---------- Data for review
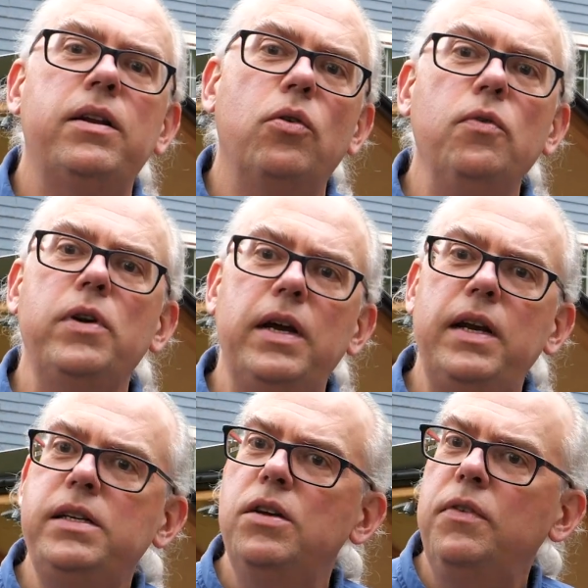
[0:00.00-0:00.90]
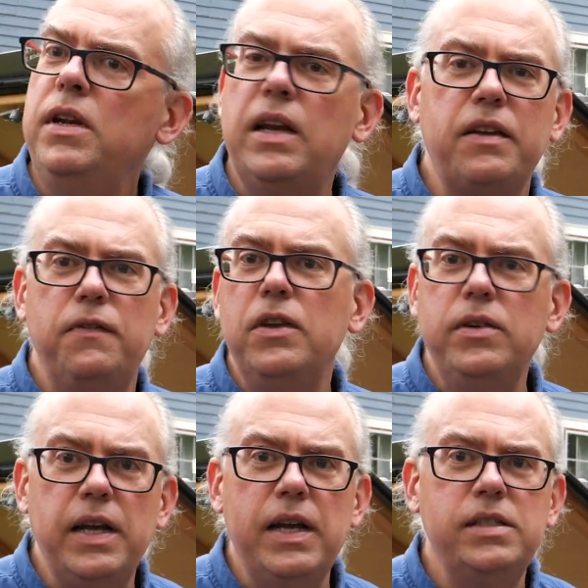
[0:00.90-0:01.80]
an overnight activity like
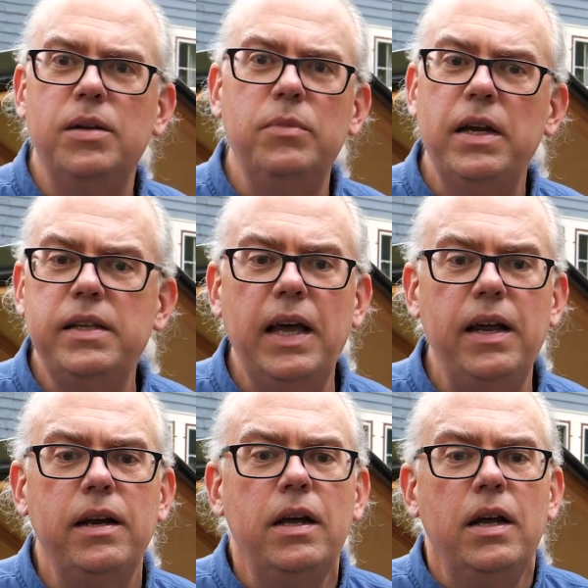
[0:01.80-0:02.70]
field day, something like that,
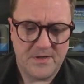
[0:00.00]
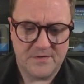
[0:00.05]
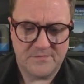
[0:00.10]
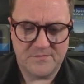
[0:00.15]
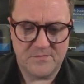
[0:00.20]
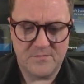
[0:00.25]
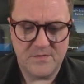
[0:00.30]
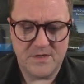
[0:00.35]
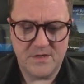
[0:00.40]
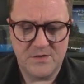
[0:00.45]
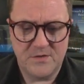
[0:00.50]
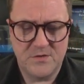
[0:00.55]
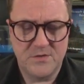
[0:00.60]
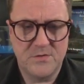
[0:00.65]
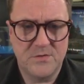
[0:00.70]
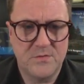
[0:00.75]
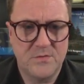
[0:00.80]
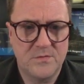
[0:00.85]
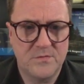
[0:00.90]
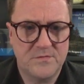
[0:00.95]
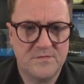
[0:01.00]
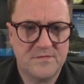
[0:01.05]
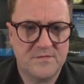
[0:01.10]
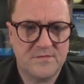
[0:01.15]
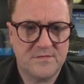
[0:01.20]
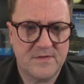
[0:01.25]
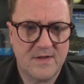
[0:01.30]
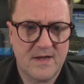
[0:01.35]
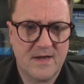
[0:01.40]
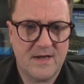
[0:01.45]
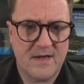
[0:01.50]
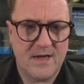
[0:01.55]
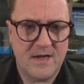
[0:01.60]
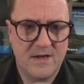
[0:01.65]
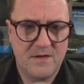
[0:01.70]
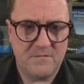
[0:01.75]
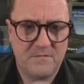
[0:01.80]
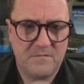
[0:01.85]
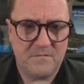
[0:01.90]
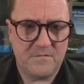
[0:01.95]
So we can do that
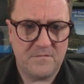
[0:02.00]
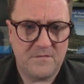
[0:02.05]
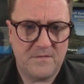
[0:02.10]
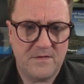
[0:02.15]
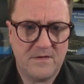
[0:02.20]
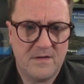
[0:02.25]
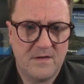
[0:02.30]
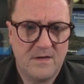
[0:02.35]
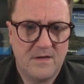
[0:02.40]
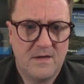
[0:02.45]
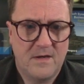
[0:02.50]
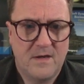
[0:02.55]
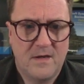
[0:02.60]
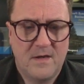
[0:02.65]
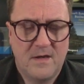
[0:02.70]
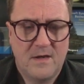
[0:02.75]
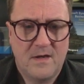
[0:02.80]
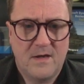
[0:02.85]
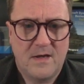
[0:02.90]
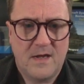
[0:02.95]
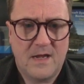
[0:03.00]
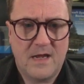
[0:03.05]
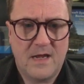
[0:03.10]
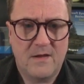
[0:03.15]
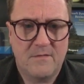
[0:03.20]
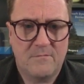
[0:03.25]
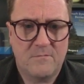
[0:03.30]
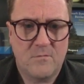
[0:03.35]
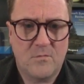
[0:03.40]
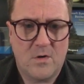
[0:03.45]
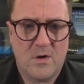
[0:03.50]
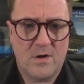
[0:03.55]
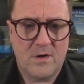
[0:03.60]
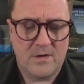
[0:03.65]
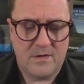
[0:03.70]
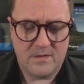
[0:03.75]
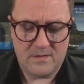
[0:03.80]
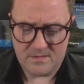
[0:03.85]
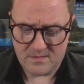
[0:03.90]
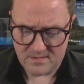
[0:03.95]
if
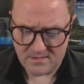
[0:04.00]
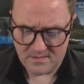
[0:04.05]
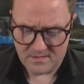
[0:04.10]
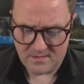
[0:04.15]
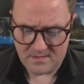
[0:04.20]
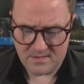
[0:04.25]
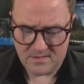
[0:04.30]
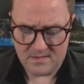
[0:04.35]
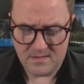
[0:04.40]
F1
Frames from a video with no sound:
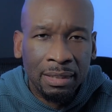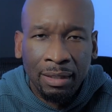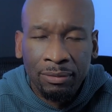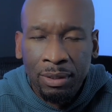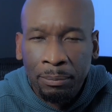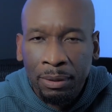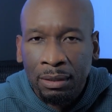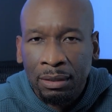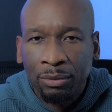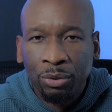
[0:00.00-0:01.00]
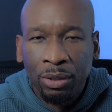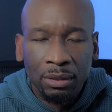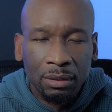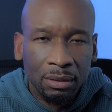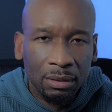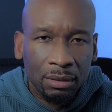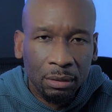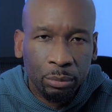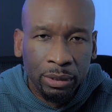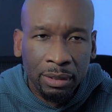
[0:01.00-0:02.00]
have something different to
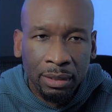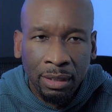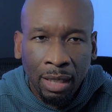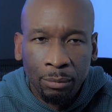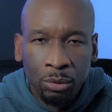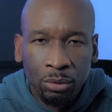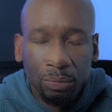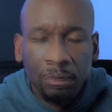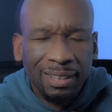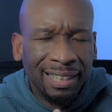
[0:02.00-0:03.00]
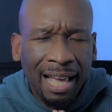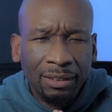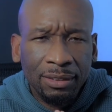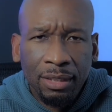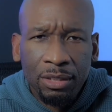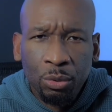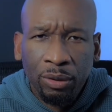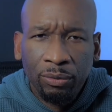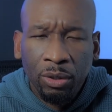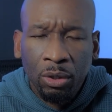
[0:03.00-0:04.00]
bring to the table. The Galaxy
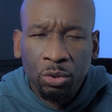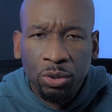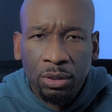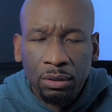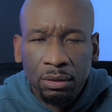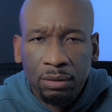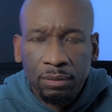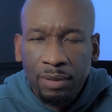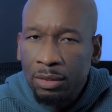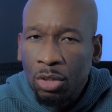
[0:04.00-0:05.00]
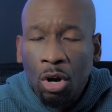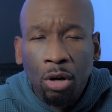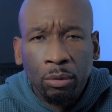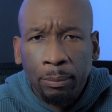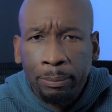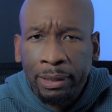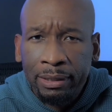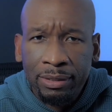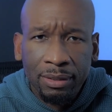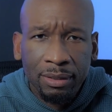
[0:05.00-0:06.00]
S24 Ultra is a hardware
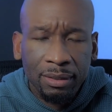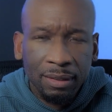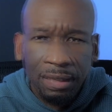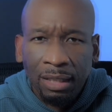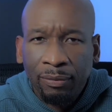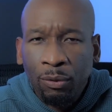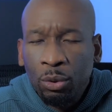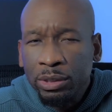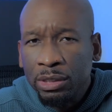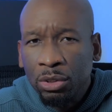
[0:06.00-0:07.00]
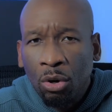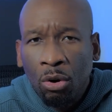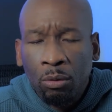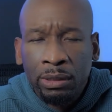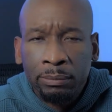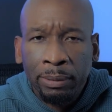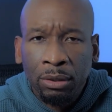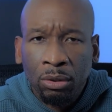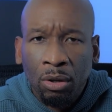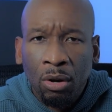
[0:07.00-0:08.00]
beast, and the focus has always been
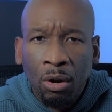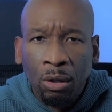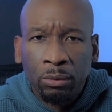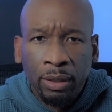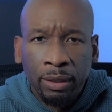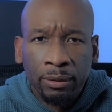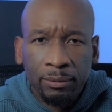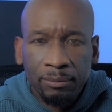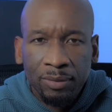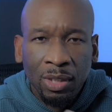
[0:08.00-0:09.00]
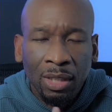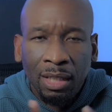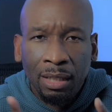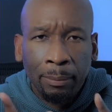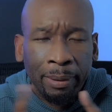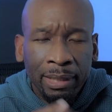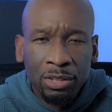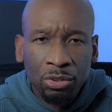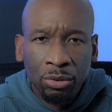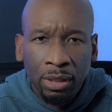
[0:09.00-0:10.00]
on the hardware. You're gonna get the best
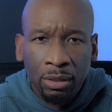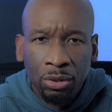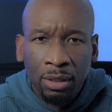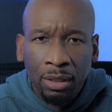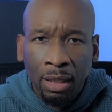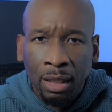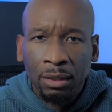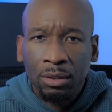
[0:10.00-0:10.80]
screen you can get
--------------------
### [Task goal]
Rewrite the data above exactly as given, but omit the images.

### [Exercise result]
[0:00.00-0:00.90]
[0:00.90-0:01.80]
an overnight activity like
[0:01.80-0:02.70]
field day, something like that,
[0:00.00]
[0:00.05]
[0:00.10]
[0:00.15]
[0:00.20]
[0:00.25]
[0:00.30]
[0:00.35]
[0:00.40]
[0:00.45]
[0:00.50]
[0:00.55]
[0:00.60]
[0:00.65]
[0:00.70]
[0:00.75]
[0:00.80]
[0:00.85]
[0:00.90]
[0:00.95]
[0:01.00]
[0:01.05]
[0:01.10]
[0:01.15]
[0:01.20]
[0:01.25]
[0:01.30]
[0:01.35]
[0:01.40]
[0:01.45]
[0:01.50]
[0:01.55]
[0:01.60]
[0:01.65]
[0:01.70]
[0:01.75]
[0:01.80]
[0:01.85]
[0:01.90]
[0:01.95]
So we can do that
[0:02.00]
[0:02.05]
[0:02.10]
[0:02.15]
[0:02.20]
[0:02.25]
[0:02.30]
[0:02.35]
[0:02.40]
[0:02.45]
[0:02.50]
[0:02.55]
[0:02.60]
[0:02.65]
[0:02.70]
[0:02.75]
[0:02.80]
[0:02.85]
[0:02.90]
[0:02.95]
[0:03.00]
[0:03.05]
[0:03.10]
[0:03.15]
[0:03.20]
[0:03.25]
[0:03.30]
[0:03.35]
[0:03.40]
[0:03.45]
[0:03.50]
[0:03.55]
[0:03.60]
[0:03.65]
[0:03.70]
[0:03.75]
[0:03.80]
[0:03.85]
[0:03.90]
[0:03.95]
if
[0:04.00]
[0:04.05]
[0:04.10]
[0:04.15]
[0:04.20]
[0:04.25]
[0:04.30]
[0:04.35]
[0:04.40]
F1
Frames from a video with no sound:
[0:00.00-0:01.00]
[0:01.00-0:02.00]
have something different to
[0:02.00-0:03.00]
[0:03.00-0:04.00]
bring to the table. The Galaxy
[0:04.00-0:05.00]
[0:05.00-0:06.00]
S24 Ultra is a hardware
[0:06.00-0:07.00]
[0:07.00-0:08.00]
beast, and the focus has always been
[0:08.00-0:09.00]
[0:09.00-0:10.00]
on the hardware. You're gonna get the best
[0:10.00-0:10.80]
screen you can get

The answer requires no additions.